The records that follow are to be repeated exactly, with no pictures carried over.

[[ DATA, beginning ]]

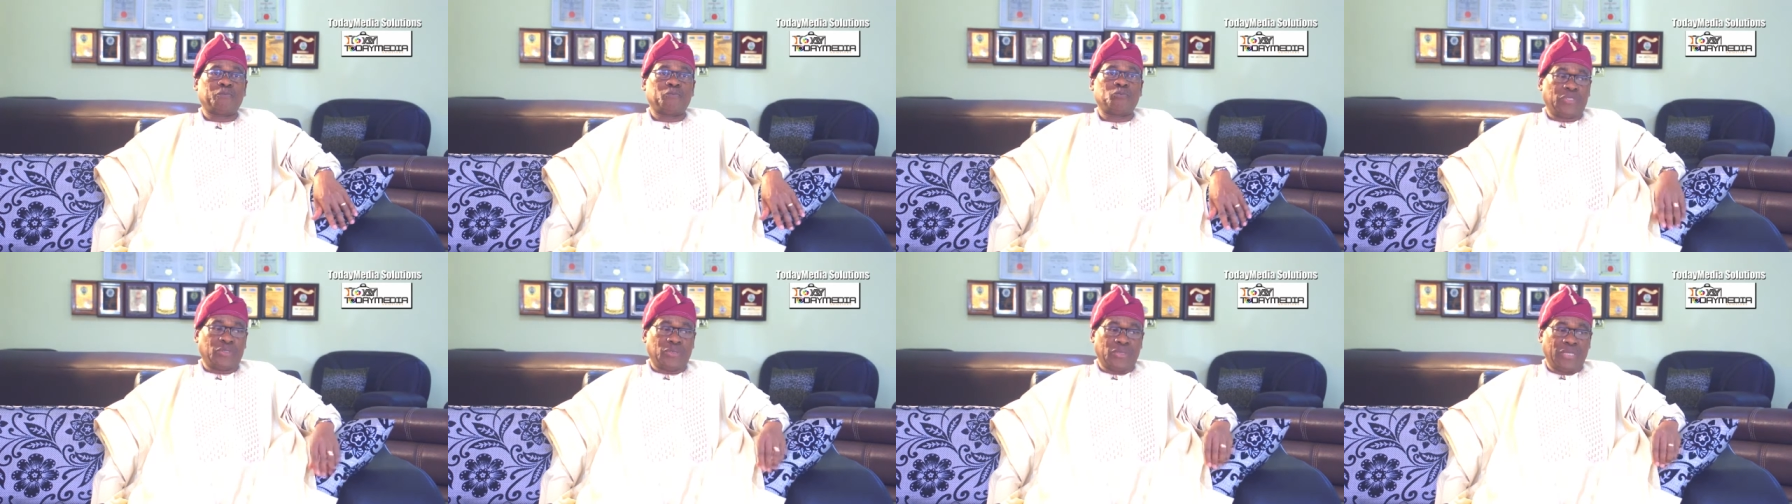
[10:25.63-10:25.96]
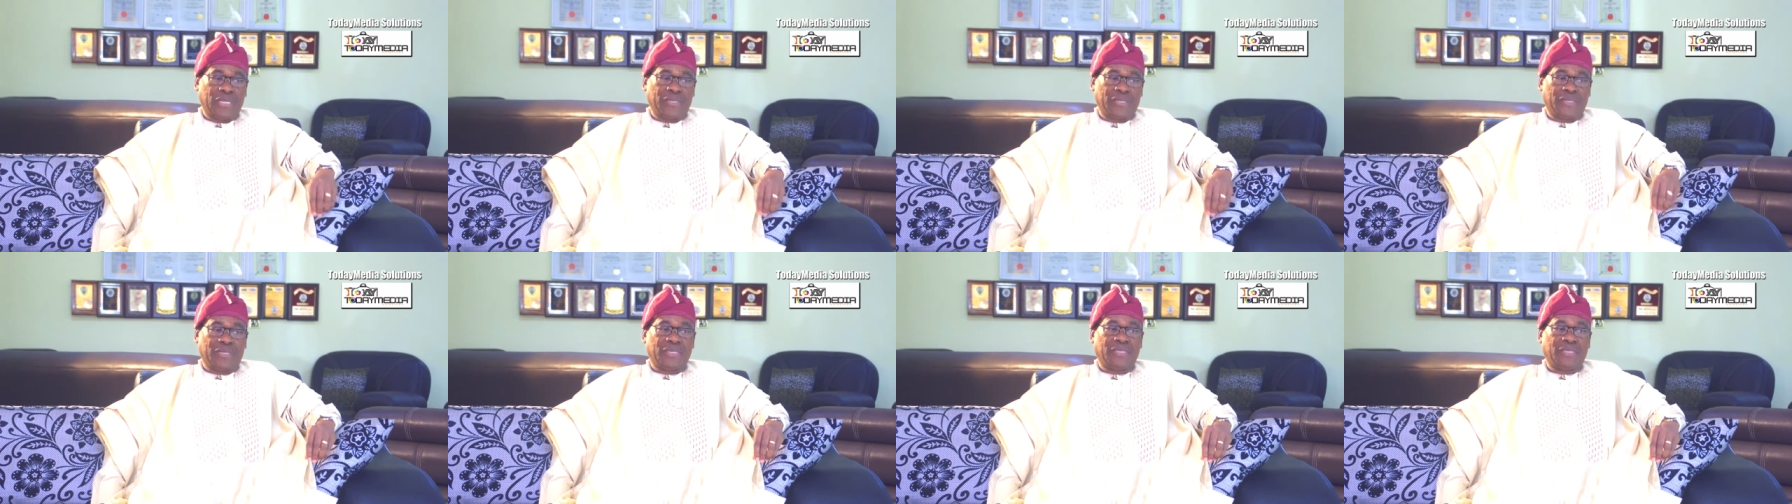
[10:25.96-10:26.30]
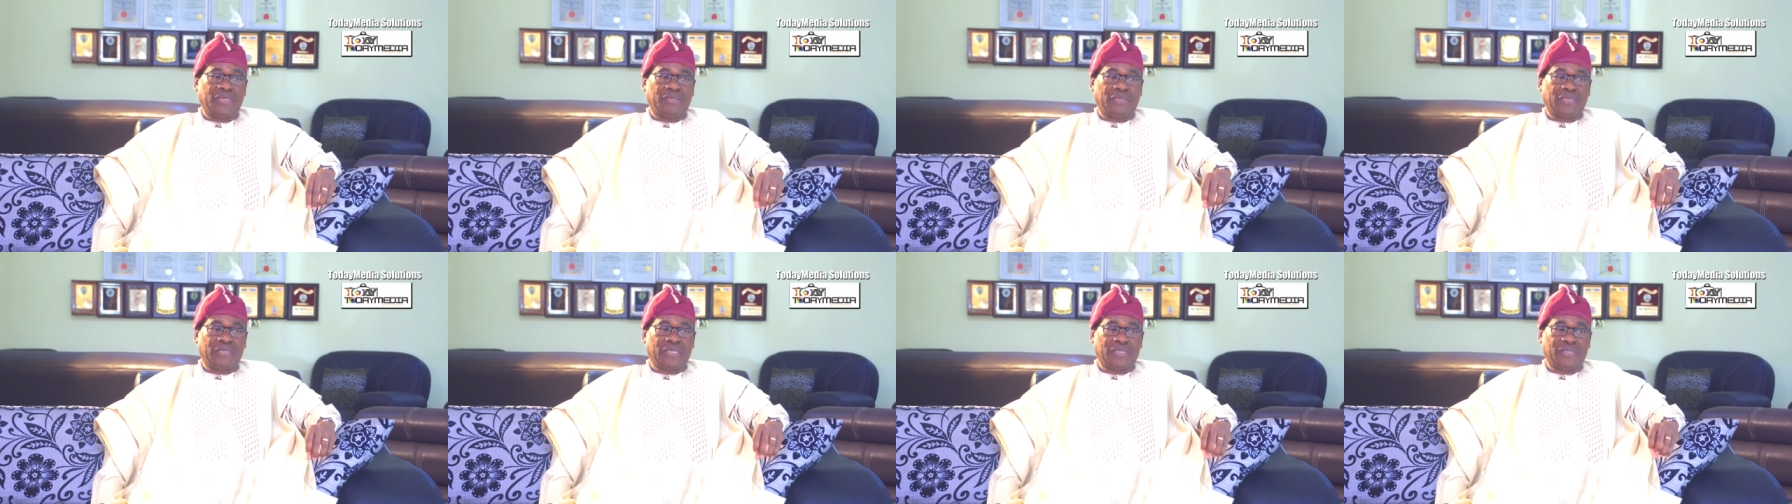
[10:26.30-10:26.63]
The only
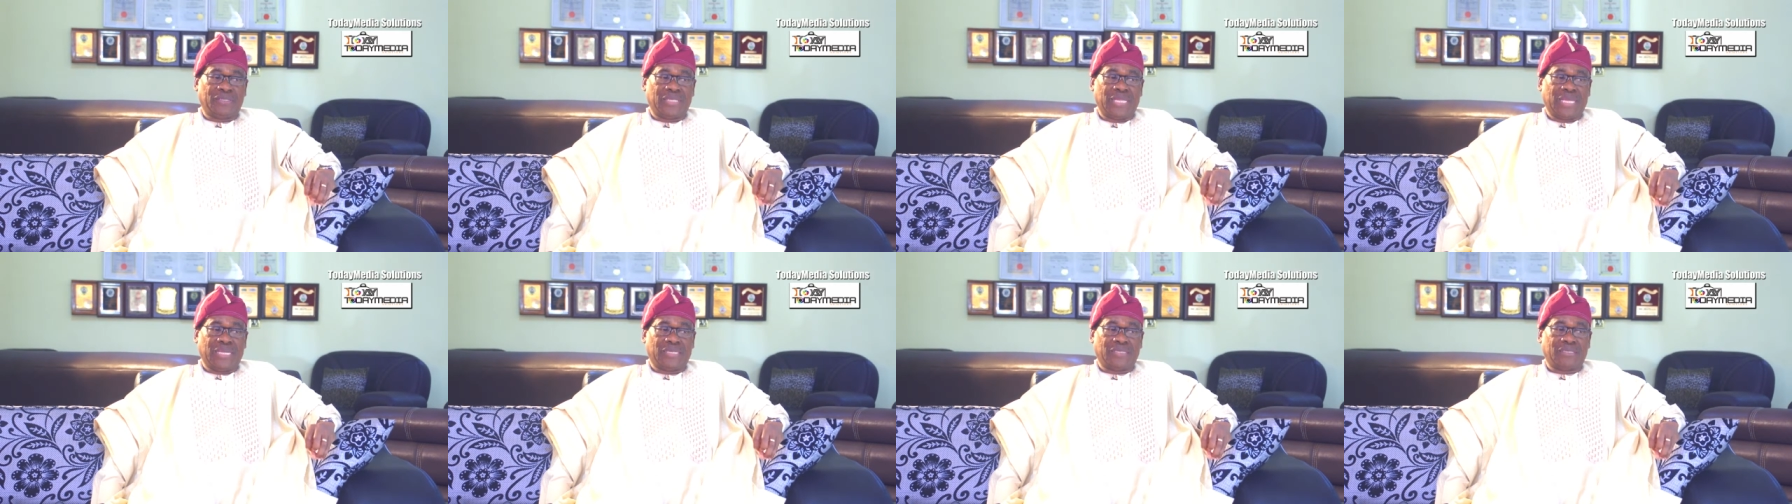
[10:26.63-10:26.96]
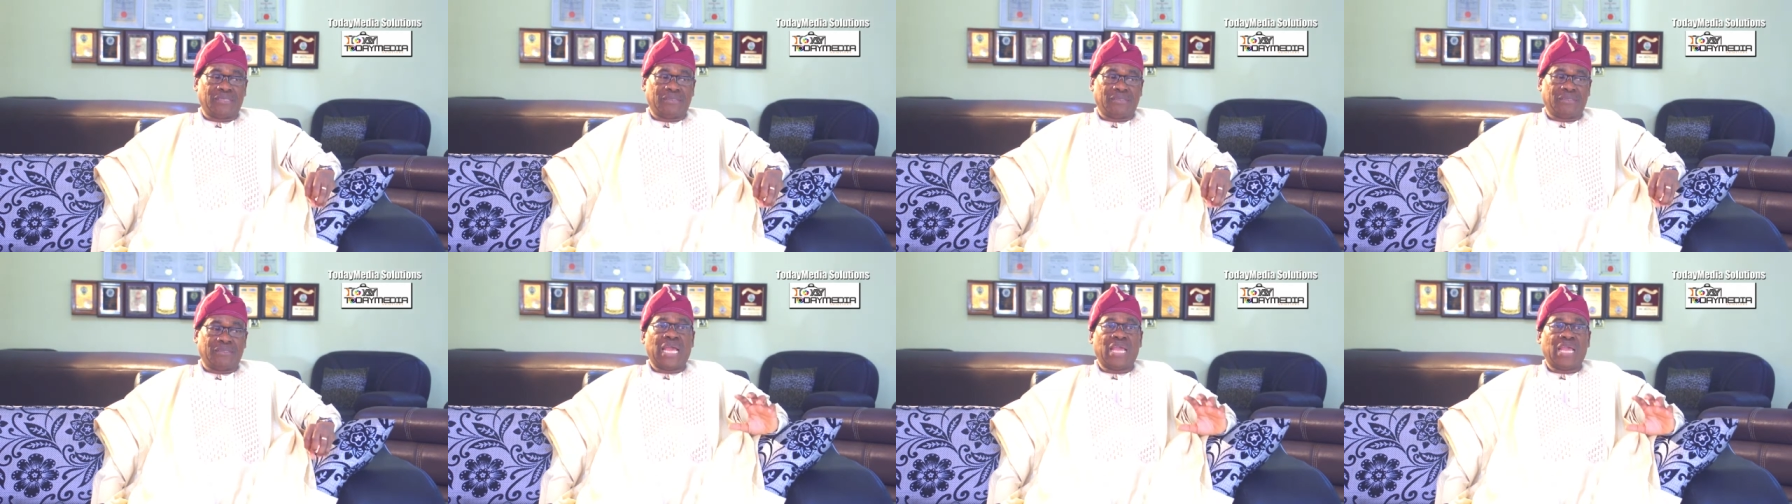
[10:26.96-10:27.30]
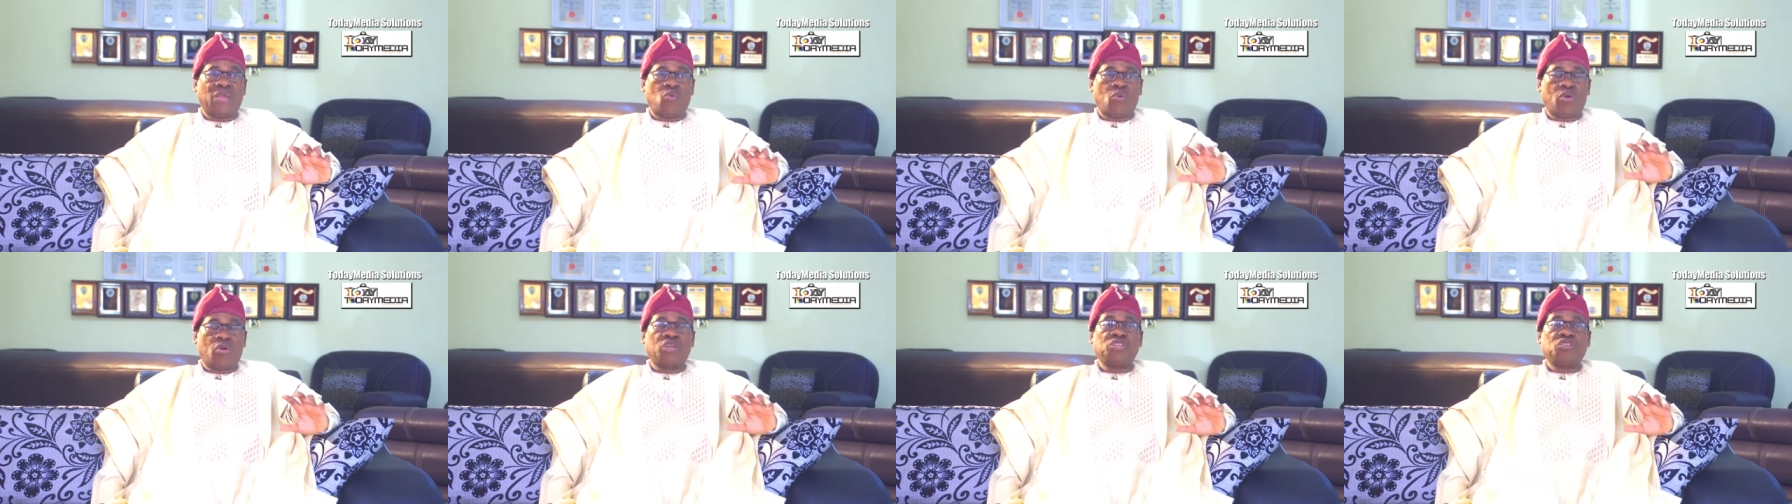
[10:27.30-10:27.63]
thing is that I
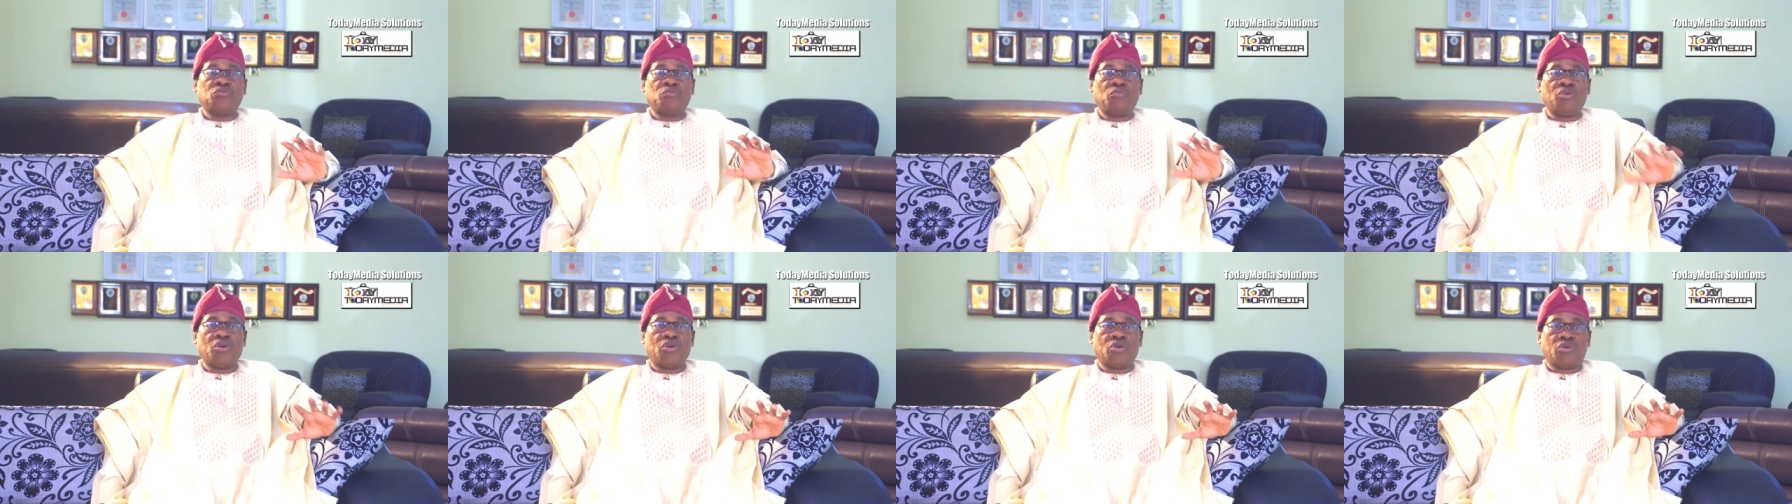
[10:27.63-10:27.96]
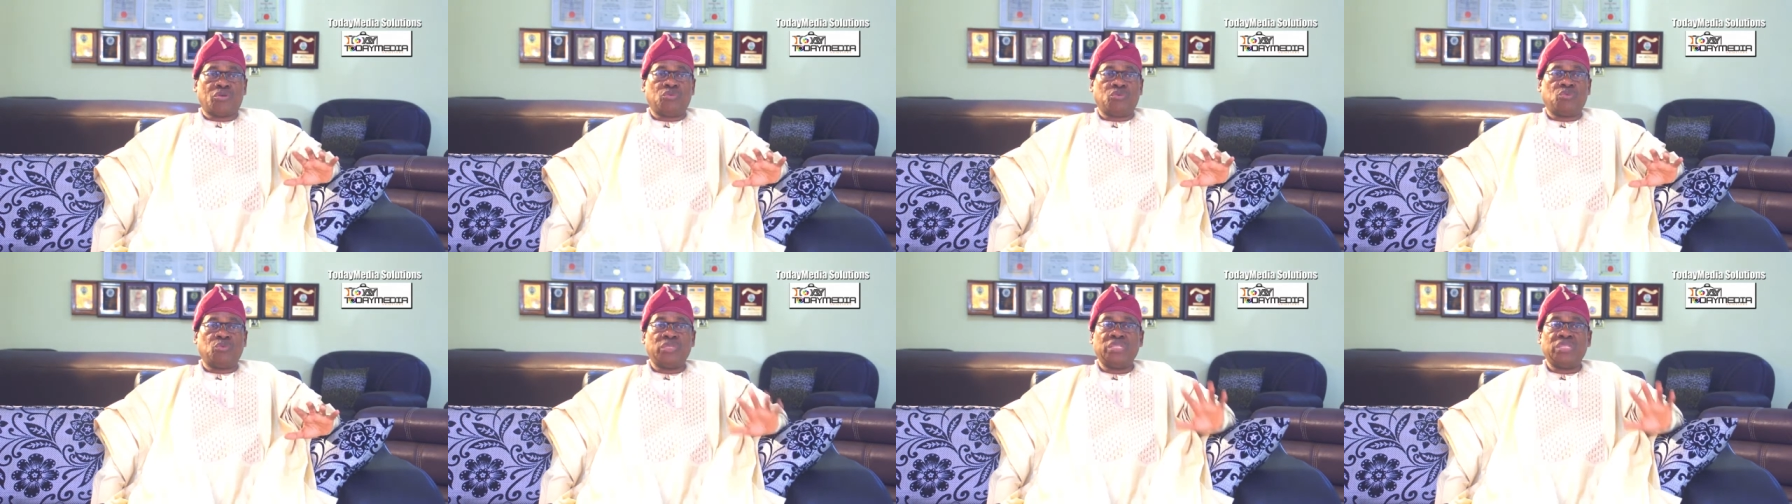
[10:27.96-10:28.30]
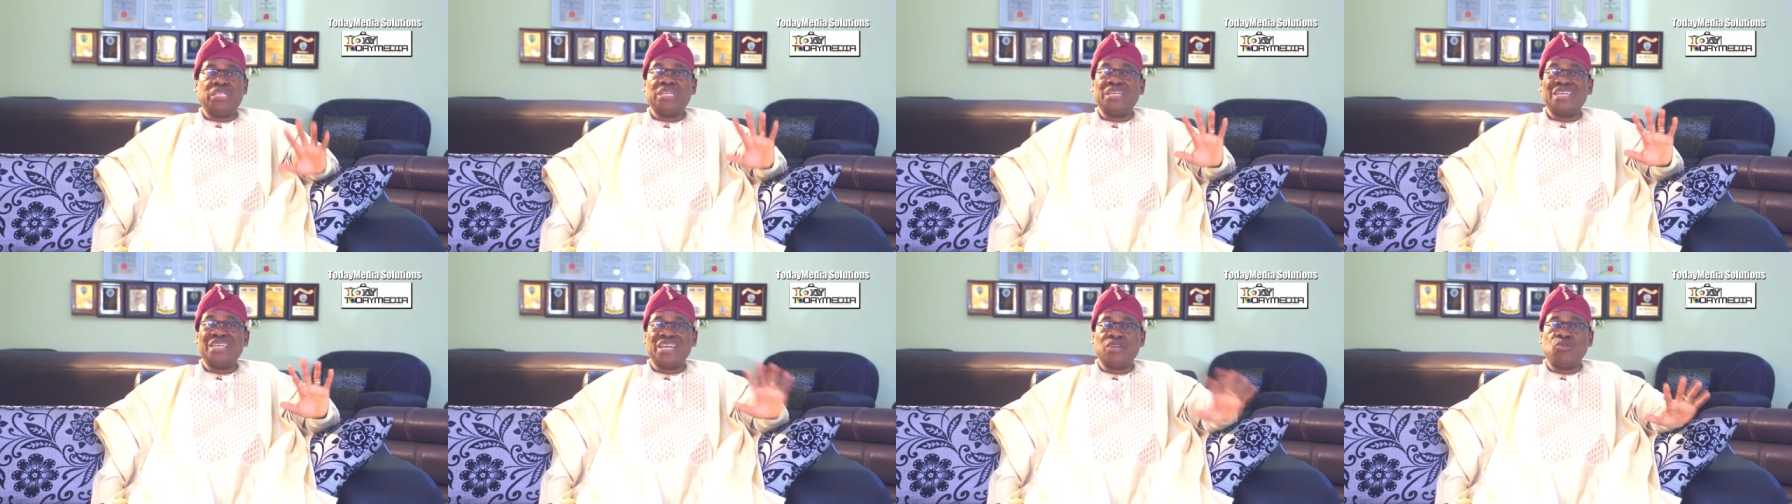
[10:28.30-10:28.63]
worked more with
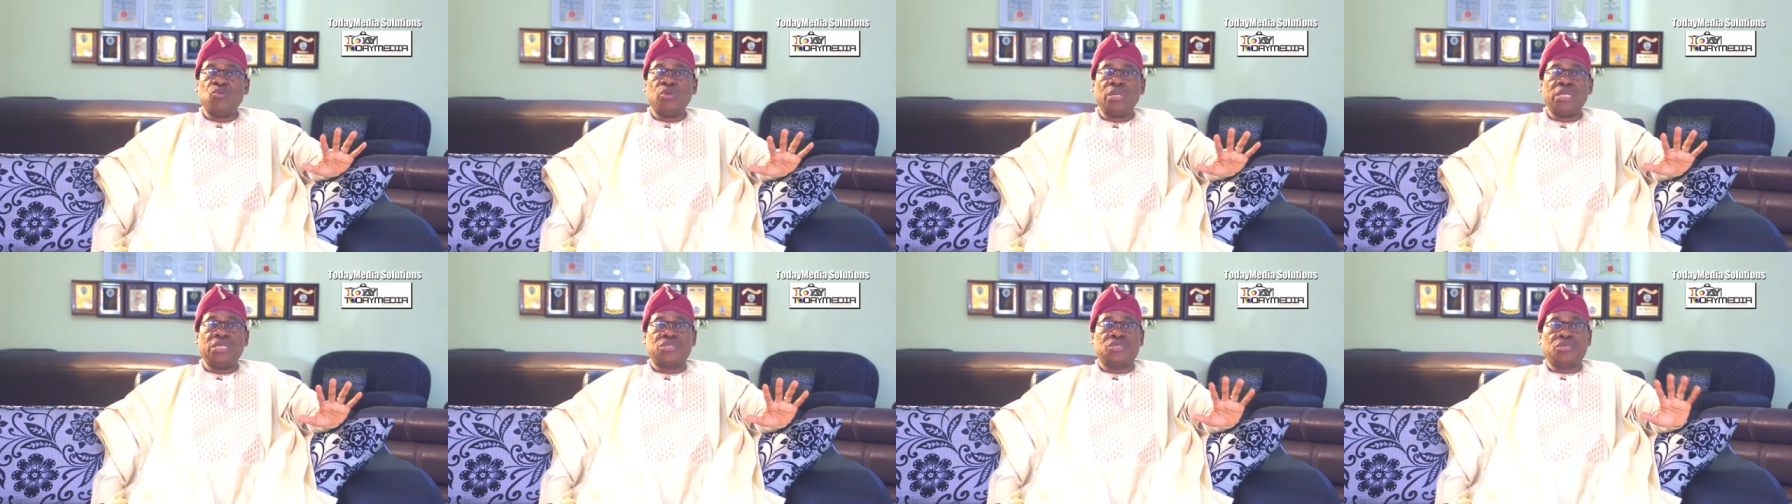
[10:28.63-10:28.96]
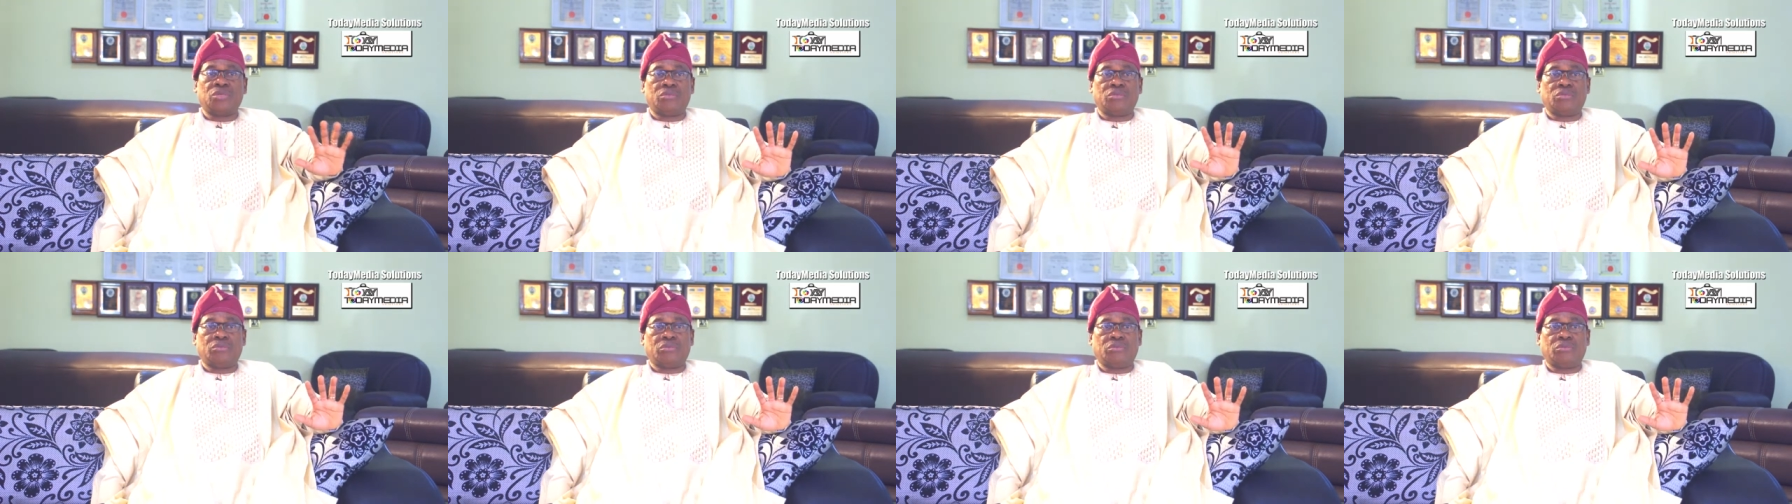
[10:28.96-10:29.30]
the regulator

[[ DATA, end ]]

FINISHED TASK:
[10:25.63-10:25.96]
[10:25.96-10:26.30]
[10:26.30-10:26.63]
The only
[10:26.63-10:26.96]
[10:26.96-10:27.30]
[10:27.30-10:27.63]
thing is that I
[10:27.63-10:27.96]
[10:27.96-10:28.30]
[10:28.30-10:28.63]
worked more with
[10:28.63-10:28.96]
[10:28.96-10:29.30]
the regulator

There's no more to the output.